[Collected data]
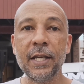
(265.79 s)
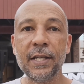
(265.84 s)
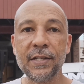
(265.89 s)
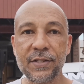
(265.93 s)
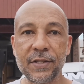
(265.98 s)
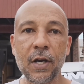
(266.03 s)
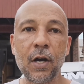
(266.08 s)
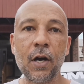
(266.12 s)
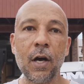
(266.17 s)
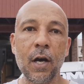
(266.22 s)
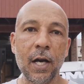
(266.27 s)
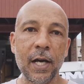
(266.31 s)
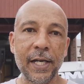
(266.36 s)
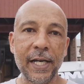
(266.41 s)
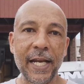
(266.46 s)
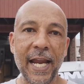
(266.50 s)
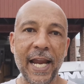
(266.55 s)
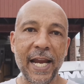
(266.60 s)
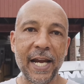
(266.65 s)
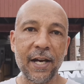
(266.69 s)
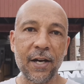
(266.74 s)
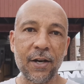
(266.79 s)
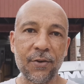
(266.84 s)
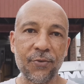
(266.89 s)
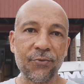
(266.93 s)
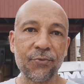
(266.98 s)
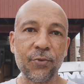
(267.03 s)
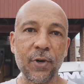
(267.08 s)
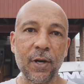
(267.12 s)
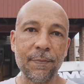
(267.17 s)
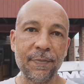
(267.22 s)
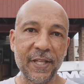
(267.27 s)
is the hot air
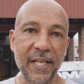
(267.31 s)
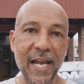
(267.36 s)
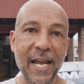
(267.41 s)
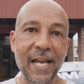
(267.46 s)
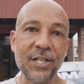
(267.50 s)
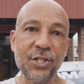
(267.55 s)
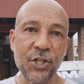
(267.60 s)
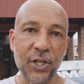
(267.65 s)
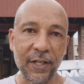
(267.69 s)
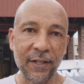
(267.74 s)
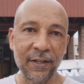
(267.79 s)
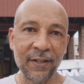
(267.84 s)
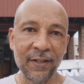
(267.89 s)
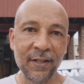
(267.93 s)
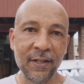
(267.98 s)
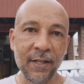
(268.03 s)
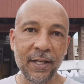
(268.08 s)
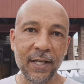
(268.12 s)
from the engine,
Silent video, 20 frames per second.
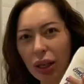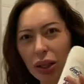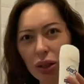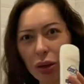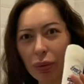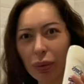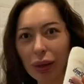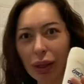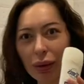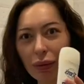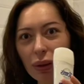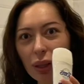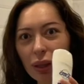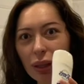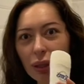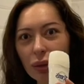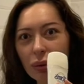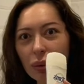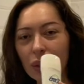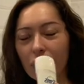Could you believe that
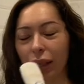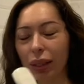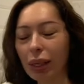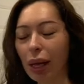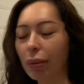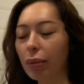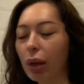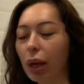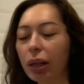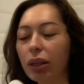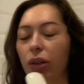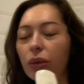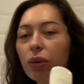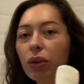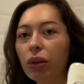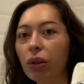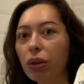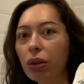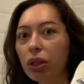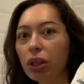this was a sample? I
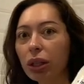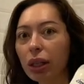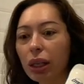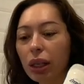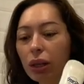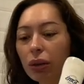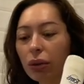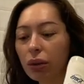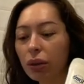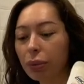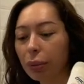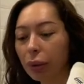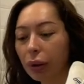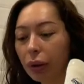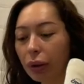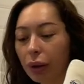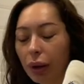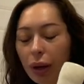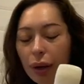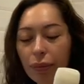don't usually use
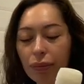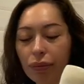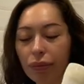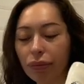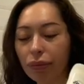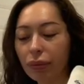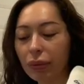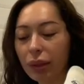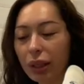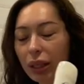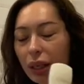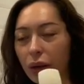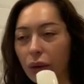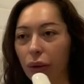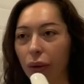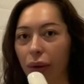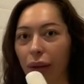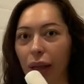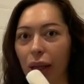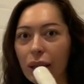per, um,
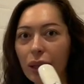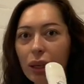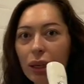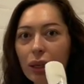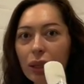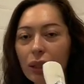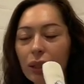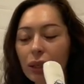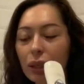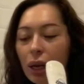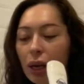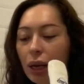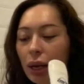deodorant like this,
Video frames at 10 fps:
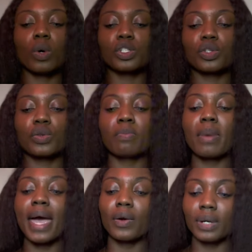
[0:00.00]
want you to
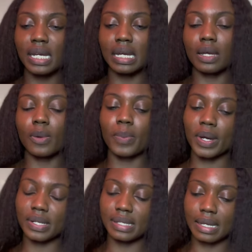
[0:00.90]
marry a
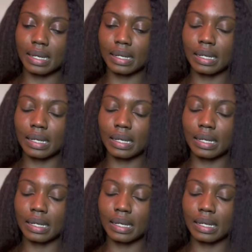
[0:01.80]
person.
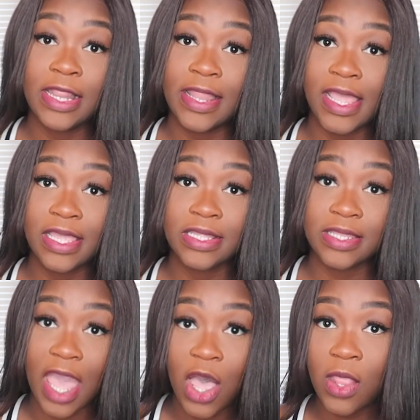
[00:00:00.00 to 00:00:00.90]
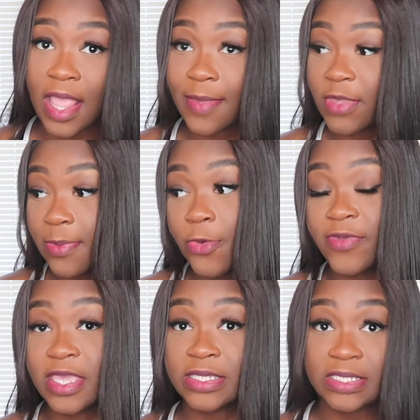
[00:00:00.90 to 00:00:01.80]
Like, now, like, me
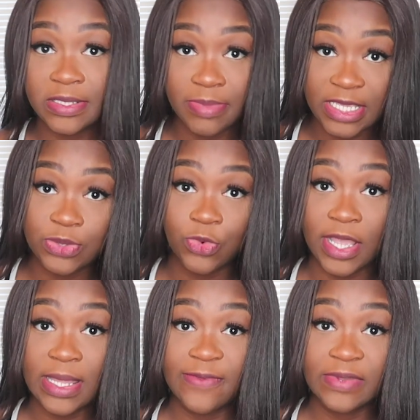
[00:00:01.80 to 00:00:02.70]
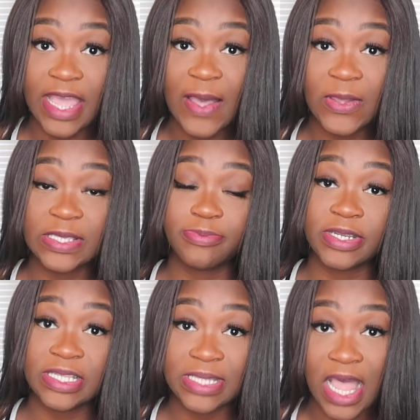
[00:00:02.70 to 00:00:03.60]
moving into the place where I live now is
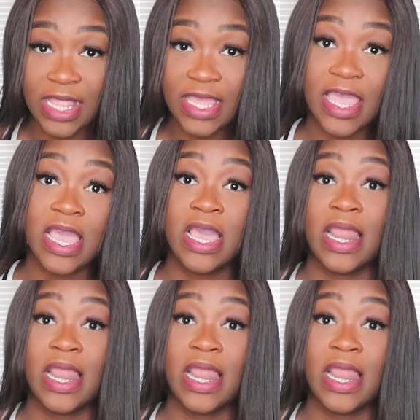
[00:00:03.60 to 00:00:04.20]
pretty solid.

(What is being asked) The records above are to be repeated exactly, with every picture removed from the copy.

(Result of this exercise)
(265.79 s)
(265.84 s)
(265.89 s)
(265.93 s)
(265.98 s)
(266.03 s)
(266.08 s)
(266.12 s)
(266.17 s)
(266.22 s)
(266.27 s)
(266.31 s)
(266.36 s)
(266.41 s)
(266.46 s)
(266.50 s)
(266.55 s)
(266.60 s)
(266.65 s)
(266.69 s)
(266.74 s)
(266.79 s)
(266.84 s)
(266.89 s)
(266.93 s)
(266.98 s)
(267.03 s)
(267.08 s)
(267.12 s)
(267.17 s)
(267.22 s)
(267.27 s)
is the hot air
(267.31 s)
(267.36 s)
(267.41 s)
(267.46 s)
(267.50 s)
(267.55 s)
(267.60 s)
(267.65 s)
(267.69 s)
(267.74 s)
(267.79 s)
(267.84 s)
(267.89 s)
(267.93 s)
(267.98 s)
(268.03 s)
(268.08 s)
(268.12 s)
from the engine,
Silent video, 20 frames per second.
Could you believe that
this was a sample? I
don't usually use
per, um,
deodorant like this,
Video frames at 10 fps:
[0:00.00]
want you to
[0:00.90]
marry a
[0:01.80]
person.
[00:00:00.00 to 00:00:00.90]
[00:00:00.90 to 00:00:01.80]
Like, now, like, me
[00:00:01.80 to 00:00:02.70]
[00:00:02.70 to 00:00:03.60]
moving into the place where I live now is
[00:00:03.60 to 00:00:04.20]
pretty solid.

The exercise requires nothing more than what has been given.